Intelligent Processing

# User request
"Process this large documentation folder"

# Document Agent workflow
1. Scan folder structure
2. Identify: 15 markdown files, 3 PDFs, 2 Word docs
3. Plan: Batch processing strategy
4. Execute:
- Group markdown files for efficient processing
- Handle PDFs individually due to size
- Convert Word docs to markdown first
5. Coordinate: Multiple store_documents calls
6. Aggregate: Results from all operations
7. Return: "Processed 20 documents creating 145 searchable chunks"

🔍 Implementation Details

Agent Structure

from pydantic_ai import Agent, RunContext
from typing import List, Dict, Any

class DocumentAgent(Agent):
"""Orchestrates document processing operations"""

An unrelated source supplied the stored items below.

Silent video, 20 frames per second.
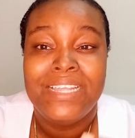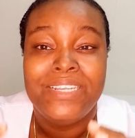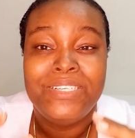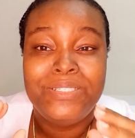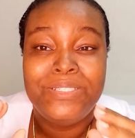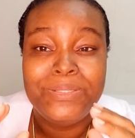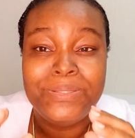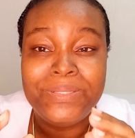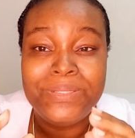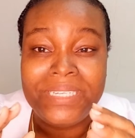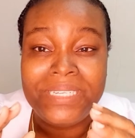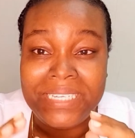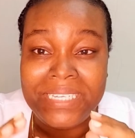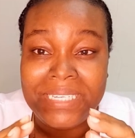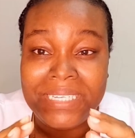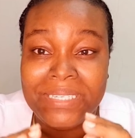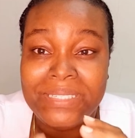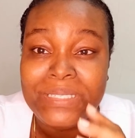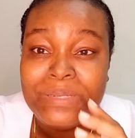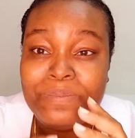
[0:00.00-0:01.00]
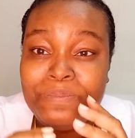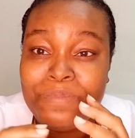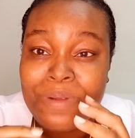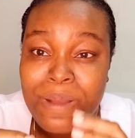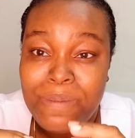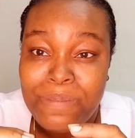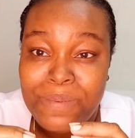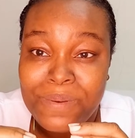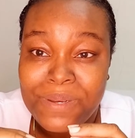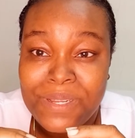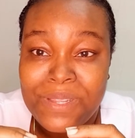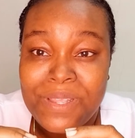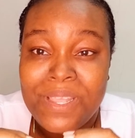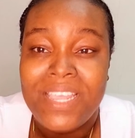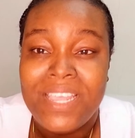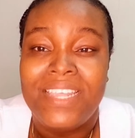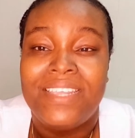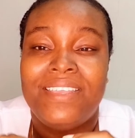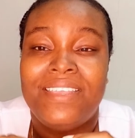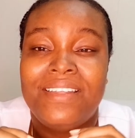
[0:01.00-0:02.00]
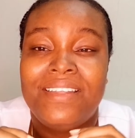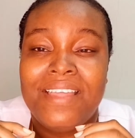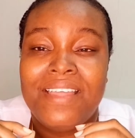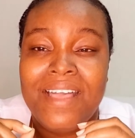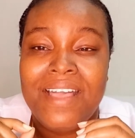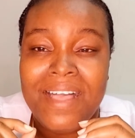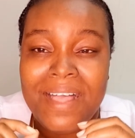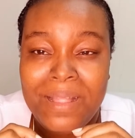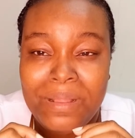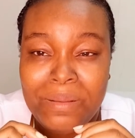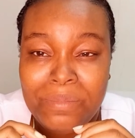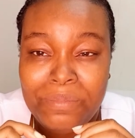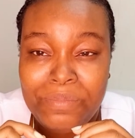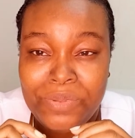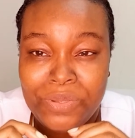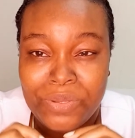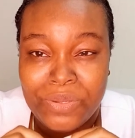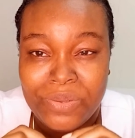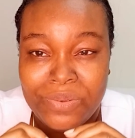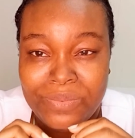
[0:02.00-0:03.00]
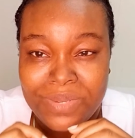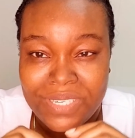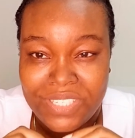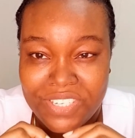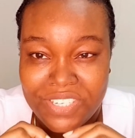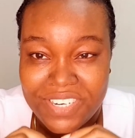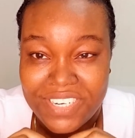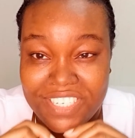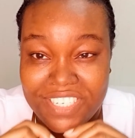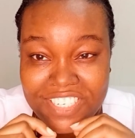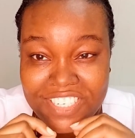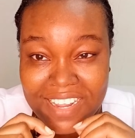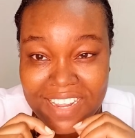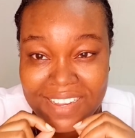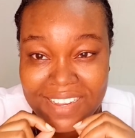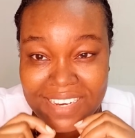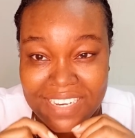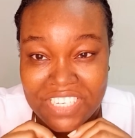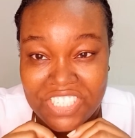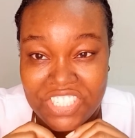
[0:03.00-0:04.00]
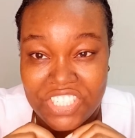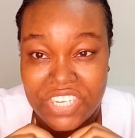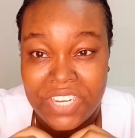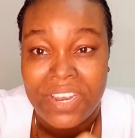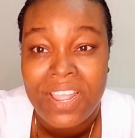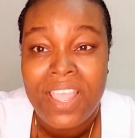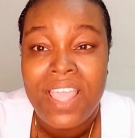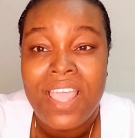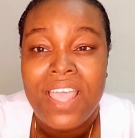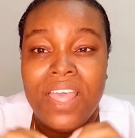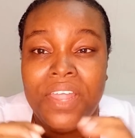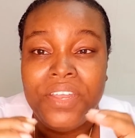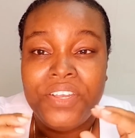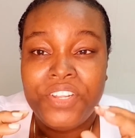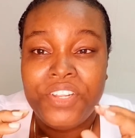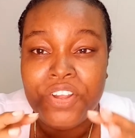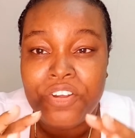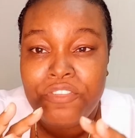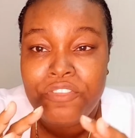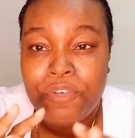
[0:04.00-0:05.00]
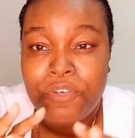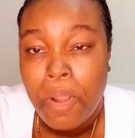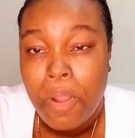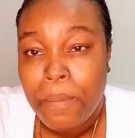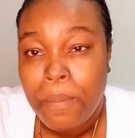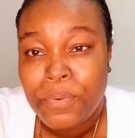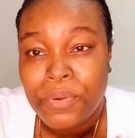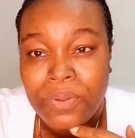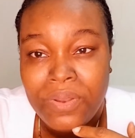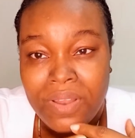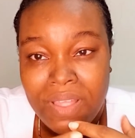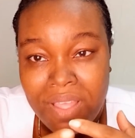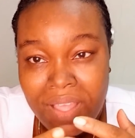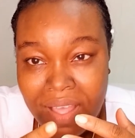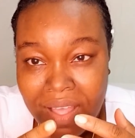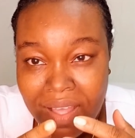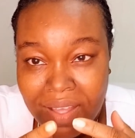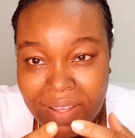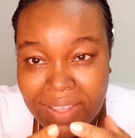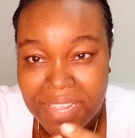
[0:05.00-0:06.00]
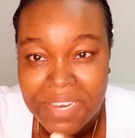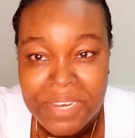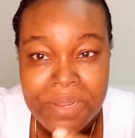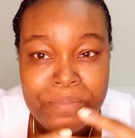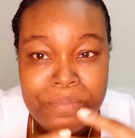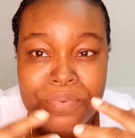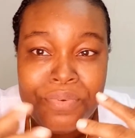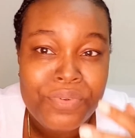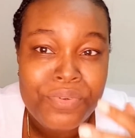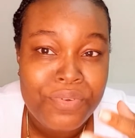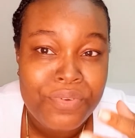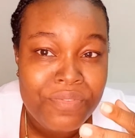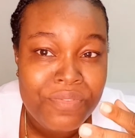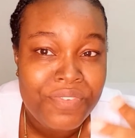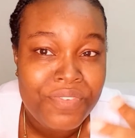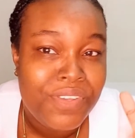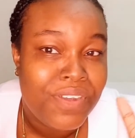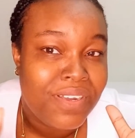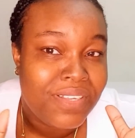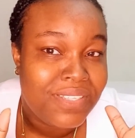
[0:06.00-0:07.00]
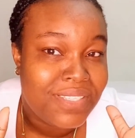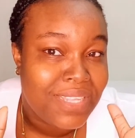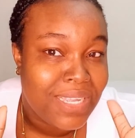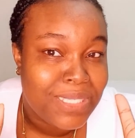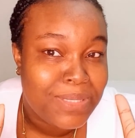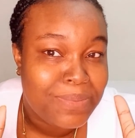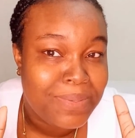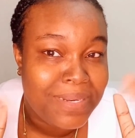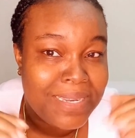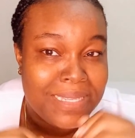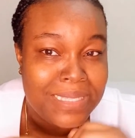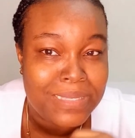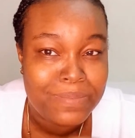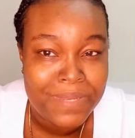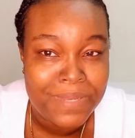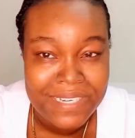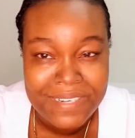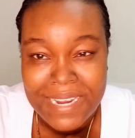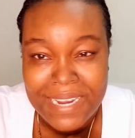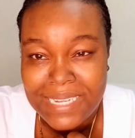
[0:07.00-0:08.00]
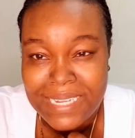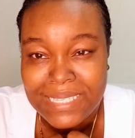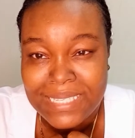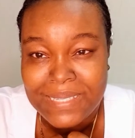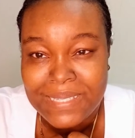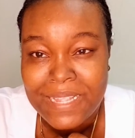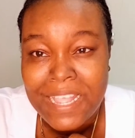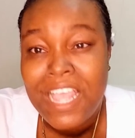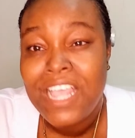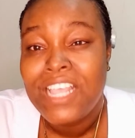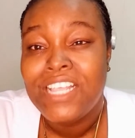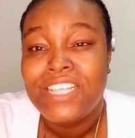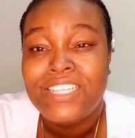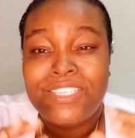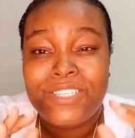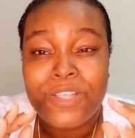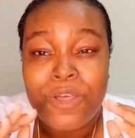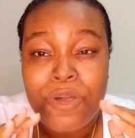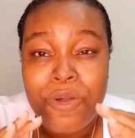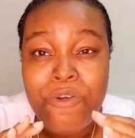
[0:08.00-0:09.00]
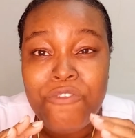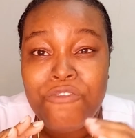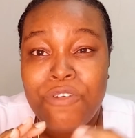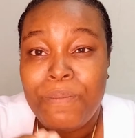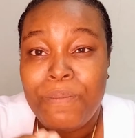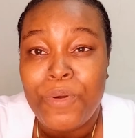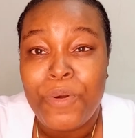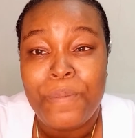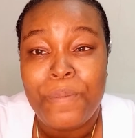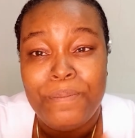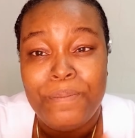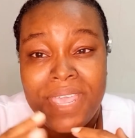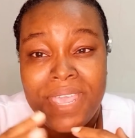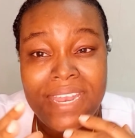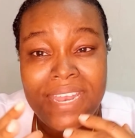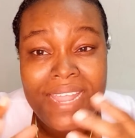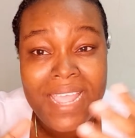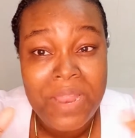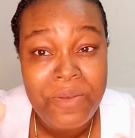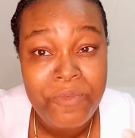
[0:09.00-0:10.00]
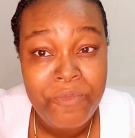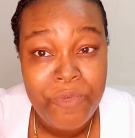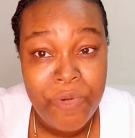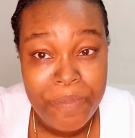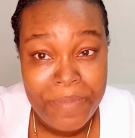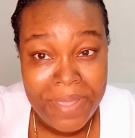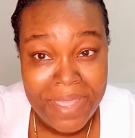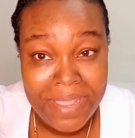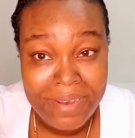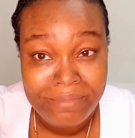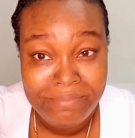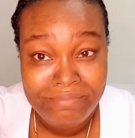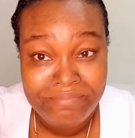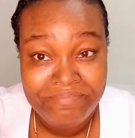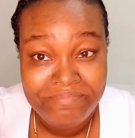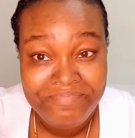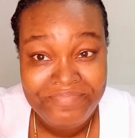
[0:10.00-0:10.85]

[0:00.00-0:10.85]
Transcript: do the Kegels properly, it can help you with your ejaculation and therefore prolong and improve your sexual experience. So for both men and women,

name = "document_processor"
description = "Handles document uploads and processing"

tools = [
"upload_document",
"store_documents",
"manage_document",
"manage_versions"
]

async def process_request(
self,
context: RunContext,
request: str
) -> Dict[str, Any]:
# Analyze request and determine strategy
strategy = self.analyze_request(request)

# Execute appropriate workflow
if strategy.type == "single_upload":
return await self.single_document_workflow(context, strategy)
elif strategy.type == "batch_process":
return await self.batch_workflow(context, strategy)
# ... more strategies

Decision Making

The Document Agent makes intelligent decisions about:

  1. Chunk Size: Based on document type and content
  2. Processing Order: Prioritizes based on dependencies
  3. Parallelization: When to process in parallel vs sequential
  4. Error Handling: Retry strategies for failed operations

📈 Performance Optimization

Batching Strategy

  • Groups similar documents for efficient processing
  • Minimizes API calls by batching operations
  • Balances batch size with memory constraints

Caching Decisions

  • Remembers processing strategies for similar documents
  • Caches metadata extraction results
  • Reuses successful workflow patterns

🚨 Error Handling

Common Scenarios

  1. Large File Handling

    • Automatically switches to streaming mode
    • Breaks into smaller chunks for processing
  2. Format Issues

    • Falls back to text extraction
    • Attempts multiple parsing strategies
  3. Network Failures

    • Implements exponential backoff
    • Saves progress for resume capability

Error Recovery Example

# Workflow with error handling
try:
result = await upload_document(file_path)
except FileTooLargeError:
# Switch to chunked upload
chunks = await prepare_chunks(file_path)
results = []
for chunk in chunks:
result = await store_documents([chunk])
results.append(result)
return aggregate_results(results)

🔗 Integration Examples

With Project Management

# Creating project documentation
"Create project documentation from these design files"

# Agent coordinates:
1. manage_project() - Create or find project
2. upload_document() - Process each design file
3. manage_document() - Link to project
4. manage_versions() - Set up version tracking

With Knowledge Base

# Building knowledge base
"Add all our API documentation to the knowledge base"

# Agent coordinates:
1. crawl_single_page() - For online docs
2. upload_document() - For local files
3. store_documents() - For processed content
4. Cross-reference with existing content

📊 Monitoring & Metrics

Key Metrics Tracked

  • Processing Time: Per document and total
  • Chunk Count: Documents to chunks ratio
  • Success Rate: Successful vs failed uploads
  • Tool Usage: Which MCP tools used most

Processing Traces

The Document Agent provides detailed processing traces showing document type, file size, and processing strategy for each operation.